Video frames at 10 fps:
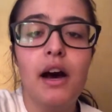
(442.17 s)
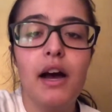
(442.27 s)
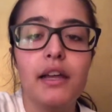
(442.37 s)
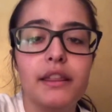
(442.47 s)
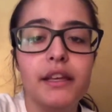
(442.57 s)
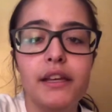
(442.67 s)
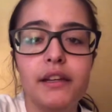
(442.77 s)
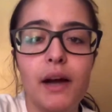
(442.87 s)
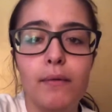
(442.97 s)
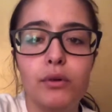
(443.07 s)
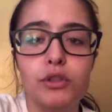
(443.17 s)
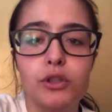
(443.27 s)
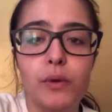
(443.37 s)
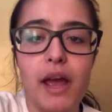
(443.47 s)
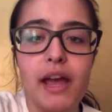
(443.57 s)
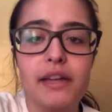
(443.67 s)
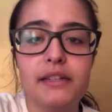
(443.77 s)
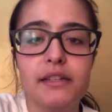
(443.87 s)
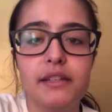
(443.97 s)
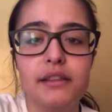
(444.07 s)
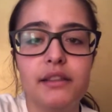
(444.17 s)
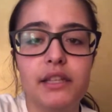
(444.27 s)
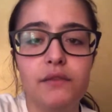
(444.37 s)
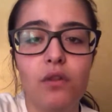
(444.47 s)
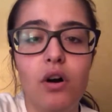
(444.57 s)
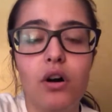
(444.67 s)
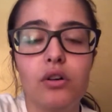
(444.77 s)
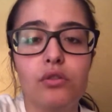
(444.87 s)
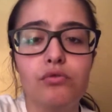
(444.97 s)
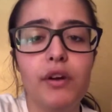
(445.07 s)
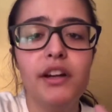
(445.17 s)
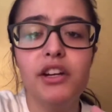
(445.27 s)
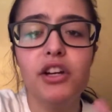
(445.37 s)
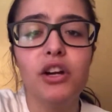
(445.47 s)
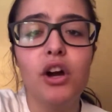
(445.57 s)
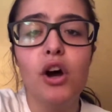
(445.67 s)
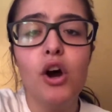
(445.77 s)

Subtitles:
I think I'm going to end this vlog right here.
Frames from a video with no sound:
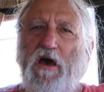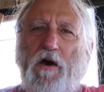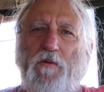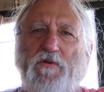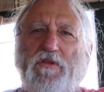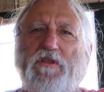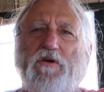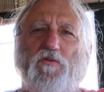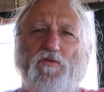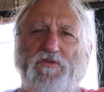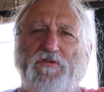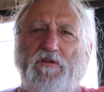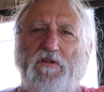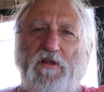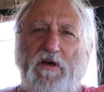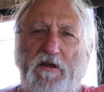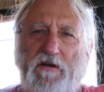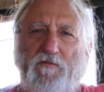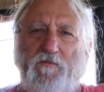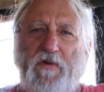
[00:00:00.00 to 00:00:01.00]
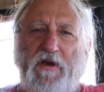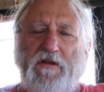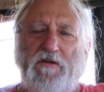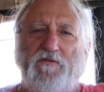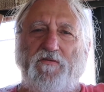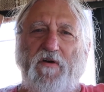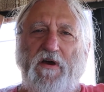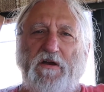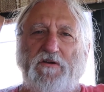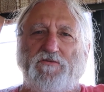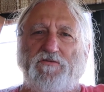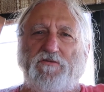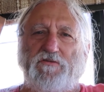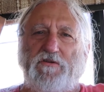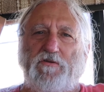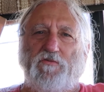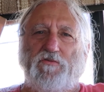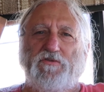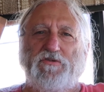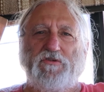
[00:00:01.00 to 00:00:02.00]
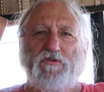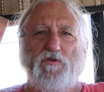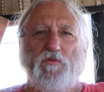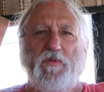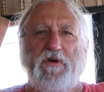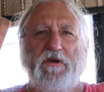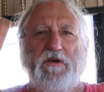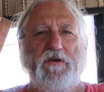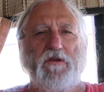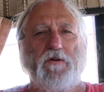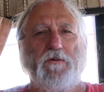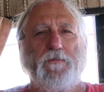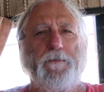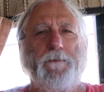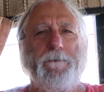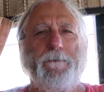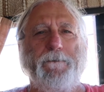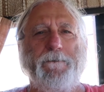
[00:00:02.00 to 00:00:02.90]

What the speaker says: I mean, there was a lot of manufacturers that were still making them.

--- Description of the task ---
Make an exact printout of the listing above, omitting the images.

--- Task output ---
Video frames at 10 fps:
(442.17 s)
(442.27 s)
(442.37 s)
(442.47 s)
(442.57 s)
(442.67 s)
(442.77 s)
(442.87 s)
(442.97 s)
(443.07 s)
(443.17 s)
(443.27 s)
(443.37 s)
(443.47 s)
(443.57 s)
(443.67 s)
(443.77 s)
(443.87 s)
(443.97 s)
(444.07 s)
(444.17 s)
(444.27 s)
(444.37 s)
(444.47 s)
(444.57 s)
(444.67 s)
(444.77 s)
(444.87 s)
(444.97 s)
(445.07 s)
(445.17 s)
(445.27 s)
(445.37 s)
(445.47 s)
(445.57 s)
(445.67 s)
(445.77 s)

Subtitles:
I think I'm going to end this vlog right here.
Frames from a video with no sound:
[00:00:00.00 to 00:00:01.00]
[00:00:01.00 to 00:00:02.00]
[00:00:02.00 to 00:00:02.90]

What the speaker says: I mean, there was a lot of manufacturers that were still making them.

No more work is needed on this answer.